In conclusion, this tutorial provided a step -by -step guide to build and implement a real -time cryptocurrency monitoring application using Streamlit, Beautifulosoup, Pandas and Plotly. We successfully repress the live cryptographic data of CoinmarketCap, show them on an interactive board and host it without problems using Cloudflared. Unlike traditional accommodation methods, this approach guarantees easy implementation without authentication problems. Whether it is a beginner who explores the web scraping and data visualization or a developer that looks for a light and accessible implementation method, this tutorial equips it with the tools to build and share interactive web applications efficiently.

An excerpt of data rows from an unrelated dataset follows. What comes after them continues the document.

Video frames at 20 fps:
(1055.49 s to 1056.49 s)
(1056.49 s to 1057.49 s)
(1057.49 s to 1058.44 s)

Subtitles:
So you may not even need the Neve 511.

Here is the Colab notebook and CSV file For the previous project. Besides, don't forget to follow us <a target="_blank" href="https://x.com/intent/follow?screen_name=marktechpost” target=”_blank” rel=”noreferrer noopener”>twitter and join our Telegram channel and LINKEDIN GRsplash. Do not forget to join our 80k+ ml subject.

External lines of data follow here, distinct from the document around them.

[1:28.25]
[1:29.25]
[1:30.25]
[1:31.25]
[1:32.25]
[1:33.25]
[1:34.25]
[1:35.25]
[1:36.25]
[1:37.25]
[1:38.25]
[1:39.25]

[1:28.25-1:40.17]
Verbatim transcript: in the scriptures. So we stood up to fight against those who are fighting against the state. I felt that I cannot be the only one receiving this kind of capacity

Recommended Reading Reading IA Research Liberations: An advanced system that integrates the ai system and data compliance standards to address legal concerns in IA data sets

Asif Razzaq is the CEO of Marktechpost Media Inc .. as a visionary entrepreneur and engineer, Asif undertakes to take advantage of the potential of artificial intelligence for the social good. Its most recent effort is the launch of an artificial intelligence media platform, Marktechpost, which stands out for its deep coverage of automatic learning and deep learning news that is technically solid and easily understandable by a broad audience. The platform has more than 2 million monthly views, illustrating its popularity among the public.